Cosa ci si può permettere di perdere?
Quando si allestisce un disaster recovery ci si deve porre nella malaugurata ipotesi che l’azienda sia stata vittima di un disastro di qualsiasi tipo e ci si deve chiedere cosa è necessario riattivare e in che tempi. In pratica, si deve definire una scala di priorità che consenta di riprendere l’attività ripristinando dapprima i processi più critici e via via tutti gli altri. Si tratta, perciò, di definire i due parametri fondamentali del disaster recovery, ovvero RTO e RPO. Il primo, il Recovery Time Objective, consente di stabilire in quanto tempo si deve tornare a essere operativi. Se si ha un’attività di e-commerce probabilmente si vorrà un RTO uguale a zero mentre se svolgono altre attività si può forse tollerare un certo periodo di tempo per il ripristino. Allo stesso modo, RPO (Recovery Point Objective) indica quanti dati ci si può permettere di perdere nel caso di un disastro. In pratica, RPO definisce il tempo trascorso dall’ultimo backup sino al disastro ed è chiaramente legato alla periodicità con cui si effettua la replica dei sistemi: più è frequente, minore sarà l’eventuale perdita di dati.

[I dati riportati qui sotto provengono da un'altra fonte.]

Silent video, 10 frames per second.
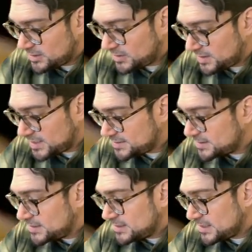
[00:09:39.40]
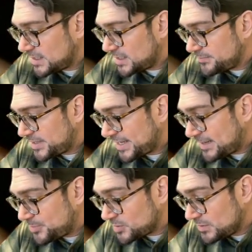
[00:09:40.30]
on
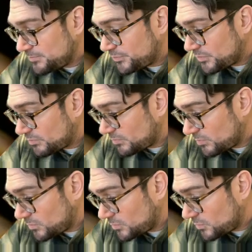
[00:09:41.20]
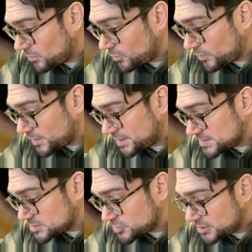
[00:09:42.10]
capital or
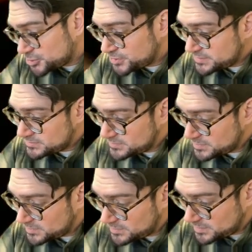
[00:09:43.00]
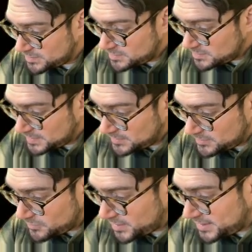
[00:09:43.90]
construction,
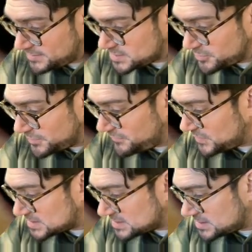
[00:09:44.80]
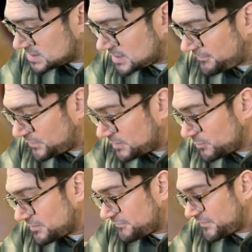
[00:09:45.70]
right? So if it's stuff that
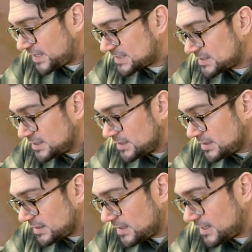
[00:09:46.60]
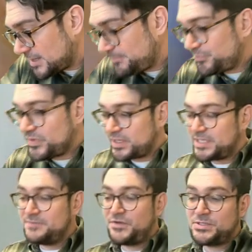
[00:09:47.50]
would affect the
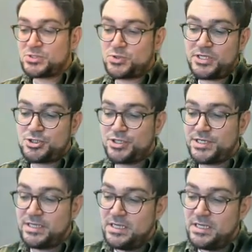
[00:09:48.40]
kind of construction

RTO E RPO sono fondamentali e possono incidere in modo sostanziale sul costo di un disaster recovery.
I benefici del cloud e del disaster recovery as a service
Come visto, alla base di un disaster recovery c’è una replica di dati e applicazioni. Questa deve ovviamente avvenire in un luogo distante. Le organizzazioni che scelgono strutture disaster recovery fai-da-te possono affrontare significativi costi di capitale, mentre la scelta di fornitori di co-location gestita per servizi off-site spesso vincola ad accordi a lungo termine. Diversa è la situazione se si sceglie il cloud. Uno dei principali vantaggi dei servizi cloud è il pay-per-use, che consente di pagare un costo mensile ricorrente solo per le risorse e i servizi utilizzati. Man mano che le risorse vengono aggiunte o rimosse, i pagamenti cambiano di conseguenza. Inoltre, si trasformano i costi di capitale iniziali in spese operative ricorrenti.

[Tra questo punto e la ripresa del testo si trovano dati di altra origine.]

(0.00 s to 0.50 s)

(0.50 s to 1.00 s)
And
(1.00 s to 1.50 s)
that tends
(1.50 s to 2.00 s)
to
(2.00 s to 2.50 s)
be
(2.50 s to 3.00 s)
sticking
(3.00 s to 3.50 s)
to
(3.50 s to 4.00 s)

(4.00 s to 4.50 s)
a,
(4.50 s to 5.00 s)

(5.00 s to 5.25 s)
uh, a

Il DRaaS consente, infine, di azzerare gli investimenti infrastrutturali, permettendo di utilizzare in toto l’infrastruttura del partner. Rispetto poi ai disaster recovery tradizionali, solitamente implementati in data center locali o remoti, il cloud rimuove le limitazioni nella flessibilità e nella scalabilità dovute alla necessità di comprare i server, lo storage, l'attrezzatura di rete e gli strumenti software necessari, e poi progettare, testare e mantenere l'infrastruttura necessaria per gestire le operazioni.

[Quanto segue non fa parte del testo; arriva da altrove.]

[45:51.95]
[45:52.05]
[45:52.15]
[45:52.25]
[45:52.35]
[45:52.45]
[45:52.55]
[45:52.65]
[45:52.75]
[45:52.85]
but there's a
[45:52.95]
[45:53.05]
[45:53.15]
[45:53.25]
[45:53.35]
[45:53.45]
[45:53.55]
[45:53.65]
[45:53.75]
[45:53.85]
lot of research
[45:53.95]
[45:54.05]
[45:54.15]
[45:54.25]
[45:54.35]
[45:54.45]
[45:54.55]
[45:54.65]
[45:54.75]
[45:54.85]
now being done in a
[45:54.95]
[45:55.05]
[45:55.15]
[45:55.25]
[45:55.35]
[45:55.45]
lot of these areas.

Un altro vantaggio del cloud è la possibilità di avere una ridondanza geografica per posizionare le risorse di disaster recovery in un'altra regione (o anche in più regioni) per massimizzare la disponibilità.
Come sceglier un provider
Oggi, forse, il problema maggiore se si vuole attivare un disaster recovery plan in cloud è la scelta del provider. Questo comporta solitamente di dover valutare cinque aspetti basilari:
- posizione;
- affidabilità;
- scalabilità;
- sicurezza;
- conformità.
Un provider deve ovviamente essere distante per evitare che possa incorrere nei medesimi problemi causati da un disastro ambientale, ma non deve essere in un luogo tale per cui sorgano disagi a causa della latenza nei collegamenti.
Il provider deve essere poi in grado di proteggere i dati, le applicazioni e le altre risorse selezionate, ma deve anche poter ospitare risorse aggiuntive secondo necessità e assicurare sempre il medesimo livello di prestazioni all’aumentare dei clienti che utilizzano i suoi servizi. Va da sé che debbano poi sussistere comprovate caratteristiche di affidabilità e sicurezza a fronte anche di servizi di autenticazione, reti private virtuali (VPN), crittografia e altri strumenti necessari per salvaguardare le preziose risorse che un’azienda gli affida.
Da ultimo, ma non meno importante, è il rispetto dei requisiti di conformità. Il service provider dovrebbe, infatti, essere certificato per soddisfare i principali standard che riguardano il business, come ISO 27001, SOC 2 e SOC 3.